4. Build the App. To hire a developer, go to UpWork and post a job description that is very specific. Specify what kind of developer you want and what programming language you want to use. If you’re not familiar with the technology, hire someone who would work on a report explaining your options with the pros and cons of each program. This will help you decide. 

What to Include in Your Job Description?

  • Specify where you want the app to work: IOS, Android, or other platforms. 
  • Give a general idea about the app and specify if you need your developer to work on API. 
  • Mention if you have your designs and API documentations ready because if not, developers would triple your fees. 
  • Require an expert level candidate because even though their fees might be higher, their productivity will be high as well, and they would deliver a good product. This would avoid you fixing the app later, spending money, and hindering your growth. 
  • Be honest and generous with your hourly rate. 
  • Ask questions that tell you more about candidates. For example: What is the most complex application you have built and why? Do you consider yourself intermediate or advanced in Flutter? Their answers will reveal their level of experience and their way of thinking. It’s all about how they communicate, so check their logic and reasoning.
  • Specify that you want an independent talent, not an agency. Someone who is part of an agency won’t have passion for the project. If the agency gets a higher paying project, they can reassign another developer for your project, and this would be a waste of time since they will have to review the work from the start. 
  • Set your job success score to 90% because you are seeking professionals. 
  • Be open to “rising talents” which means people who are just starting off on UpWork. You can get them at a lower rate because they don’t have a lot of reviews yet but are still very skilled. 
  • For the location, we personally prefer Europe because we have experienced working with people from India and Pakistan, but found we have very different work approaches due to cultural differences. They usually have a laid-back work attitude while we need to get things done quickly. We particularly found Eastern Europeans to be very dedicated and methodological in their work. 

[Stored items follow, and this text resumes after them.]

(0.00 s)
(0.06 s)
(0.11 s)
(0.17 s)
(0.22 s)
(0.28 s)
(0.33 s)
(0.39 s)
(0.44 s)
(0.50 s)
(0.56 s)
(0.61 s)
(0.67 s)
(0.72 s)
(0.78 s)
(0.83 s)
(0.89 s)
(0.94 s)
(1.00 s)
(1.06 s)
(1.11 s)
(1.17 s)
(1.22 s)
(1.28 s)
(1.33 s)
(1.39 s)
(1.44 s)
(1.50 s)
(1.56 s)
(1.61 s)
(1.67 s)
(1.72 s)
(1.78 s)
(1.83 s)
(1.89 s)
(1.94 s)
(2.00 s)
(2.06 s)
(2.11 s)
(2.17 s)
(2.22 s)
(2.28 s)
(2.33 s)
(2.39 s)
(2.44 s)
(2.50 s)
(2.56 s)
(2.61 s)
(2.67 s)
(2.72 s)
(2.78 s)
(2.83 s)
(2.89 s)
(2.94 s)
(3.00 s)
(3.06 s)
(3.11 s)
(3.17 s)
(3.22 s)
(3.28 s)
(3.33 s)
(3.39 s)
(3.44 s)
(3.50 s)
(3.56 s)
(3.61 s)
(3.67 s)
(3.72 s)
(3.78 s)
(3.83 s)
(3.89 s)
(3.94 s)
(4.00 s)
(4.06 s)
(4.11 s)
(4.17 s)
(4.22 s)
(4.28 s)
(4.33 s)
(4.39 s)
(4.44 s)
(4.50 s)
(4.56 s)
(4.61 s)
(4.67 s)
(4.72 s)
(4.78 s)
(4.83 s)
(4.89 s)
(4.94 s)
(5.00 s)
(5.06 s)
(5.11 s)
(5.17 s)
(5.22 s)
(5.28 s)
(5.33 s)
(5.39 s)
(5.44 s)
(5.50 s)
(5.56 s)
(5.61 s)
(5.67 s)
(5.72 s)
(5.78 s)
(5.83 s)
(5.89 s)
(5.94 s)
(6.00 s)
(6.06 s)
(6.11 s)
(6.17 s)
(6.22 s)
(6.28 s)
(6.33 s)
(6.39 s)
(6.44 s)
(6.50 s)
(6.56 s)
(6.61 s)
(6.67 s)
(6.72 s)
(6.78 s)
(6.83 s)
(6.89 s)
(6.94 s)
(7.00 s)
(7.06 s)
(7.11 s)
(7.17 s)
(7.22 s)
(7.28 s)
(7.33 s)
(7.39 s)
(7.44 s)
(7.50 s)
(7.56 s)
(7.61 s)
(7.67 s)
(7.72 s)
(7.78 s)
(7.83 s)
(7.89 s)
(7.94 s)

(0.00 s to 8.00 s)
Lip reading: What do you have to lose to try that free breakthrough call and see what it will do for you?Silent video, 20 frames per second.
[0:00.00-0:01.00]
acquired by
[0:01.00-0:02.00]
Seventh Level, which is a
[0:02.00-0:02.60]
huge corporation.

To make sure if the candidate is being truthful:

  • Check whether the apps listed on their profile are actually theirs through Google Play Store. 
  • Request a video call and ask them difficult questions. 
  • Once you hire a candidate, create a Slack channel and add all your team there. This facilitates communication, coordination and adds transparency. 

5. Release a very basic version of your app.

  • Take it to the people who tested it first, get their feedback, and modify accordingly. There will be a lot of quirks that probably should be eliminated and fixed before launching your marketing. 
  • If you find a common feature request from your potential clients, add it. 
  • Once you get nothing but positive feedback, you start scaling and launch your marketing. 

The Lean Startup Methodology helps you find the right product market fit that gets your customers excited about something they need. You’re building your MVP and testing it in the real market first, instead of investing huge amounts of money building a product that no one might use. That’s a risk you can now avoid.